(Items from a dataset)
━━━━━━━━━━━━━━━━━━━━

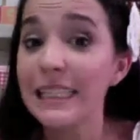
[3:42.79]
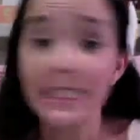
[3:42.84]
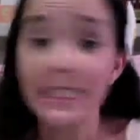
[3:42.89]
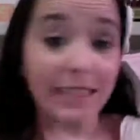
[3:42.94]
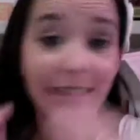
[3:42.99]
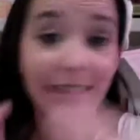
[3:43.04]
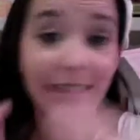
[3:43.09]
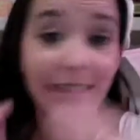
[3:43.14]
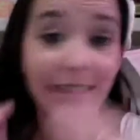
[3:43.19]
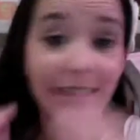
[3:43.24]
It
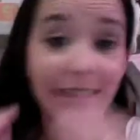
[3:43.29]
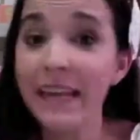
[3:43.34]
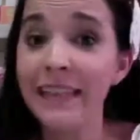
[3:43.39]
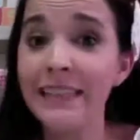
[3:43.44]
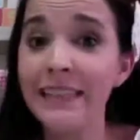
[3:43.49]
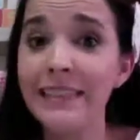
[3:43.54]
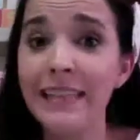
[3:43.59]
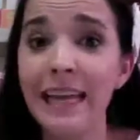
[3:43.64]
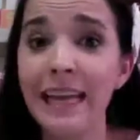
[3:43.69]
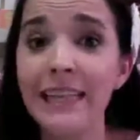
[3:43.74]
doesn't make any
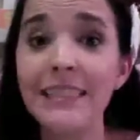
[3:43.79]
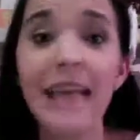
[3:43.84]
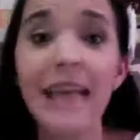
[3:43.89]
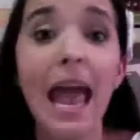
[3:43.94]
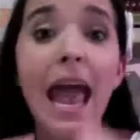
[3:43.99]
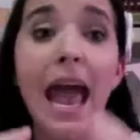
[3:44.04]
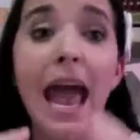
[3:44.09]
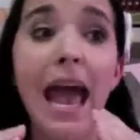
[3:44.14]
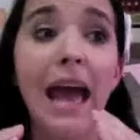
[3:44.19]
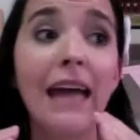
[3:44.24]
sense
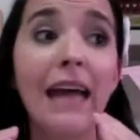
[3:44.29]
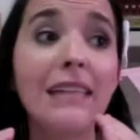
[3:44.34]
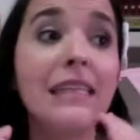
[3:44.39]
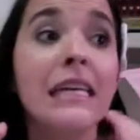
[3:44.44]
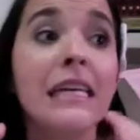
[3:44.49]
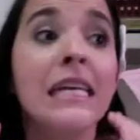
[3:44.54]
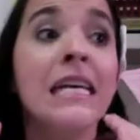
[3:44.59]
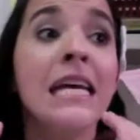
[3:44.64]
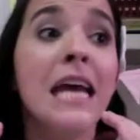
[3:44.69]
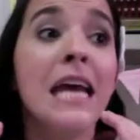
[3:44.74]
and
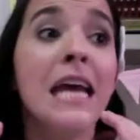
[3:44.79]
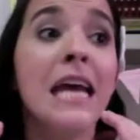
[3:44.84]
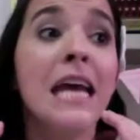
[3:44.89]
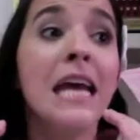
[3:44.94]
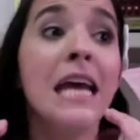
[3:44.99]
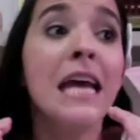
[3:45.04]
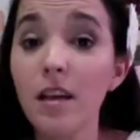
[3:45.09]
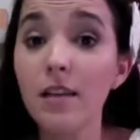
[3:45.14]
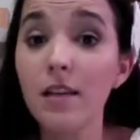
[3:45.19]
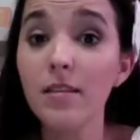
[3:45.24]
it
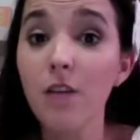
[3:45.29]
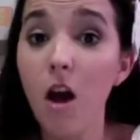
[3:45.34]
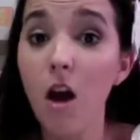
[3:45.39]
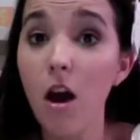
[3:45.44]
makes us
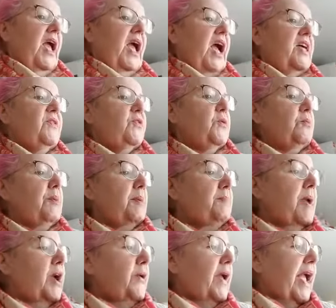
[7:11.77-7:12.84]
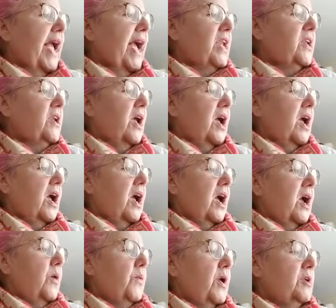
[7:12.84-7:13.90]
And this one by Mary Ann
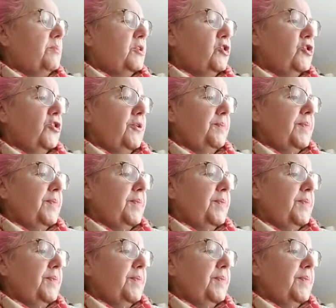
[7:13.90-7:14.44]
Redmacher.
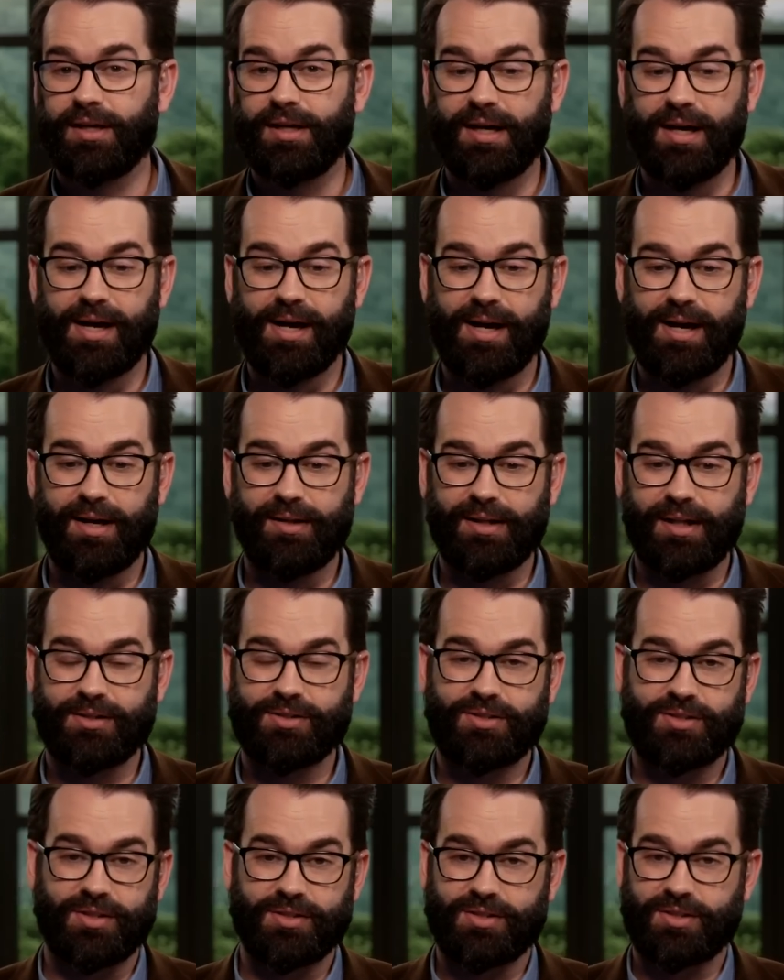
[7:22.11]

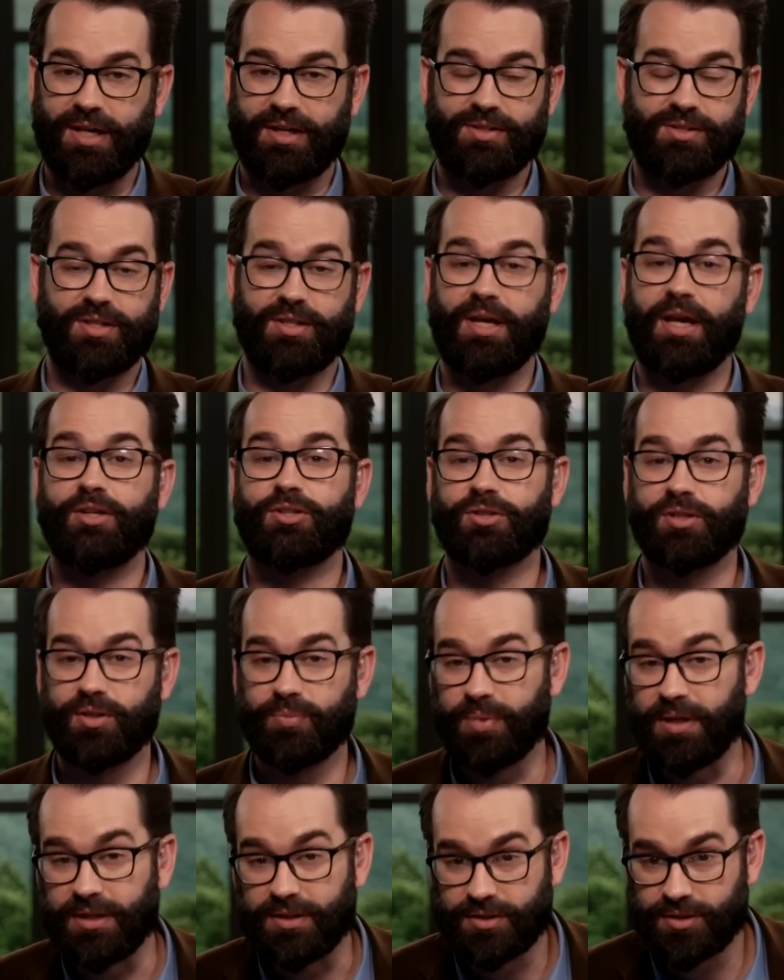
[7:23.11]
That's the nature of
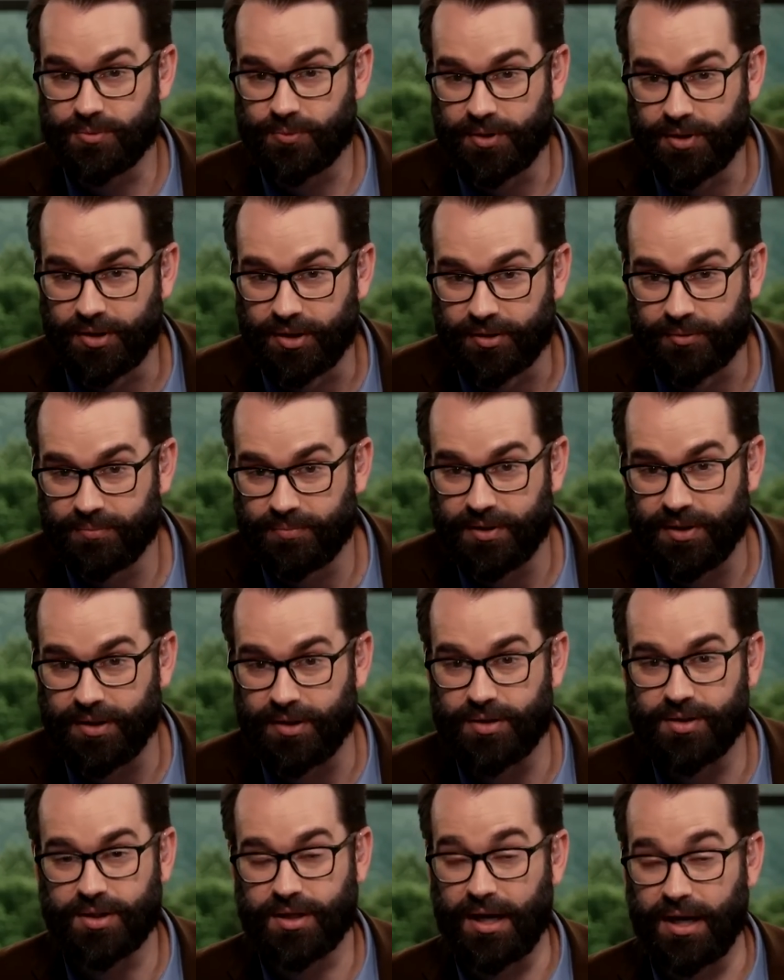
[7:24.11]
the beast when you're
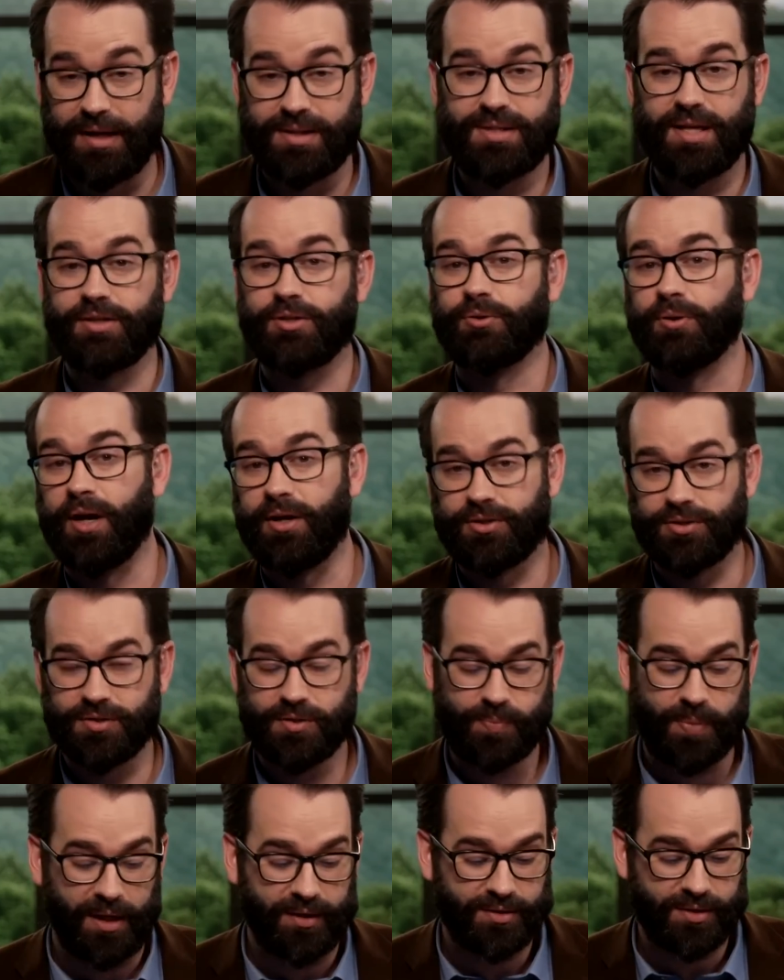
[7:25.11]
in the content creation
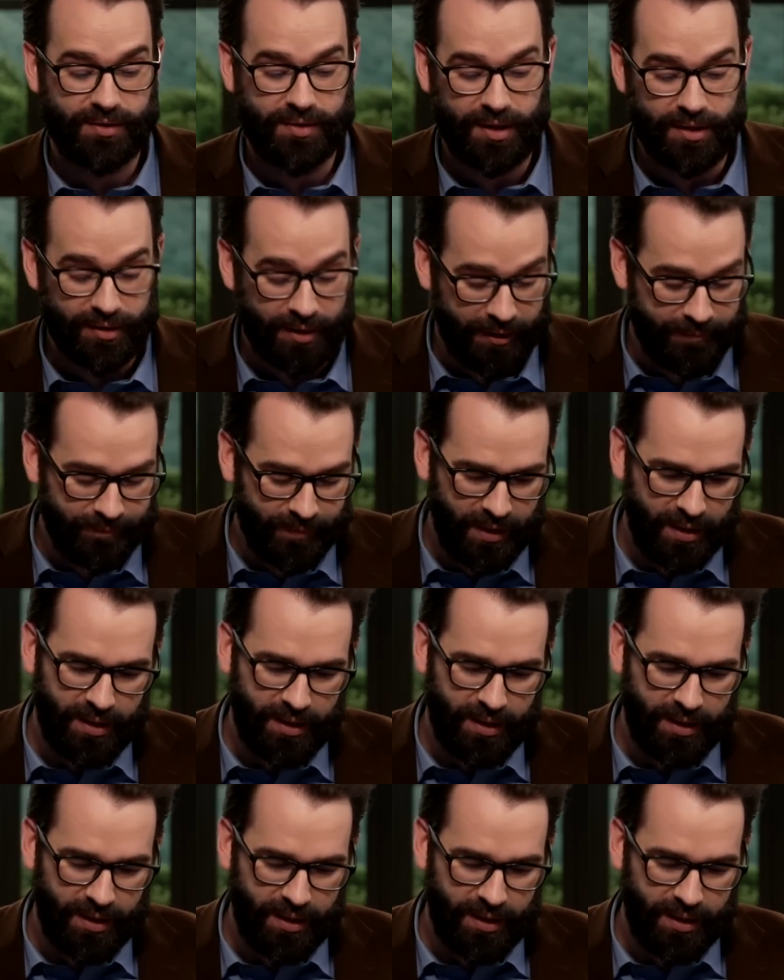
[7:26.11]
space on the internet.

━━━━━━━━━━━━━━━━━━━━

→ Task
Every entry should be returned exactly as written, minus the pictures.

→ Answer to this problem
[3:42.79]
[3:42.84]
[3:42.89]
[3:42.94]
[3:42.99]
[3:43.04]
[3:43.09]
[3:43.14]
[3:43.19]
[3:43.24]
It
[3:43.29]
[3:43.34]
[3:43.39]
[3:43.44]
[3:43.49]
[3:43.54]
[3:43.59]
[3:43.64]
[3:43.69]
[3:43.74]
doesn't make any
[3:43.79]
[3:43.84]
[3:43.89]
[3:43.94]
[3:43.99]
[3:44.04]
[3:44.09]
[3:44.14]
[3:44.19]
[3:44.24]
sense
[3:44.29]
[3:44.34]
[3:44.39]
[3:44.44]
[3:44.49]
[3:44.54]
[3:44.59]
[3:44.64]
[3:44.69]
[3:44.74]
and
[3:44.79]
[3:44.84]
[3:44.89]
[3:44.94]
[3:44.99]
[3:45.04]
[3:45.09]
[3:45.14]
[3:45.19]
[3:45.24]
it
[3:45.29]
[3:45.34]
[3:45.39]
[3:45.44]
makes us
[7:11.77-7:12.84]
[7:12.84-7:13.90]
And this one by Mary Ann
[7:13.90-7:14.44]
Redmacher.
[7:22.11]

[7:23.11]
That's the nature of
[7:24.11]
the beast when you're
[7:25.11]
in the content creation
[7:26.11]
space on the internet.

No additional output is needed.